=== Begin Enclosure ===

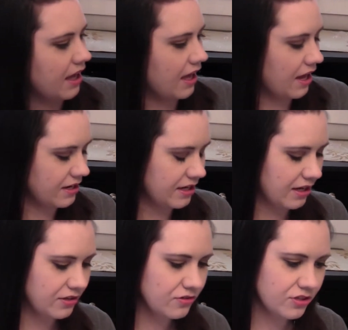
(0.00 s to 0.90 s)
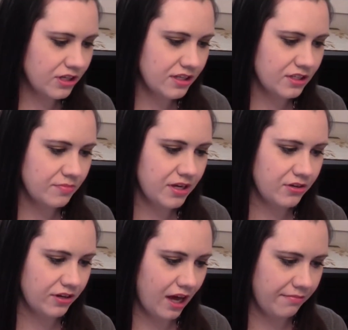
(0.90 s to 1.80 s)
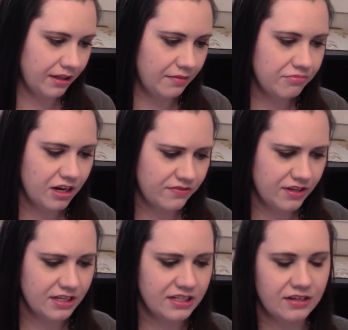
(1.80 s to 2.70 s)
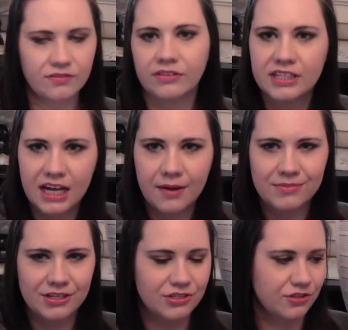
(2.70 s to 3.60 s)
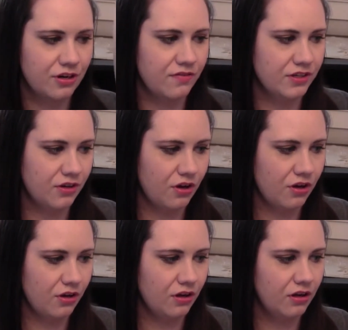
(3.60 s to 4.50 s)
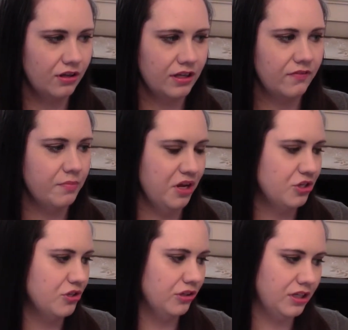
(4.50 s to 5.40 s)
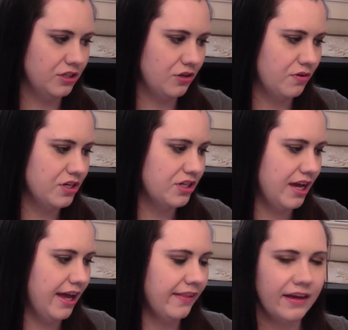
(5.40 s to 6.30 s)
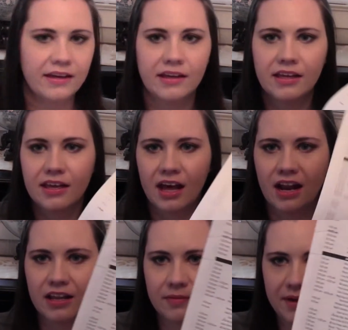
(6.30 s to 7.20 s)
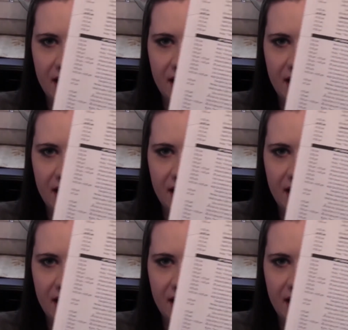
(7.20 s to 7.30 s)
and yeah, usually this will be in your cabin, like breakfast and the times it's served and all the information you'll need to know each day. Like, and on the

=== End Enclosure ===

### Exercise directions
Your answer should be the lines above from the one that contains "(2.70 s to 3.60 s)" through the last, set down exactly, with the pictures removed.

### Response to this task
(2.70 s to 3.60 s)
(3.60 s to 4.50 s)
(4.50 s to 5.40 s)
(5.40 s to 6.30 s)
(6.30 s to 7.20 s)
(7.20 s to 7.30 s)
and yeah, usually this will be in your cabin, like breakfast and the times it's served and all the information you'll need to know each day. Like, and on the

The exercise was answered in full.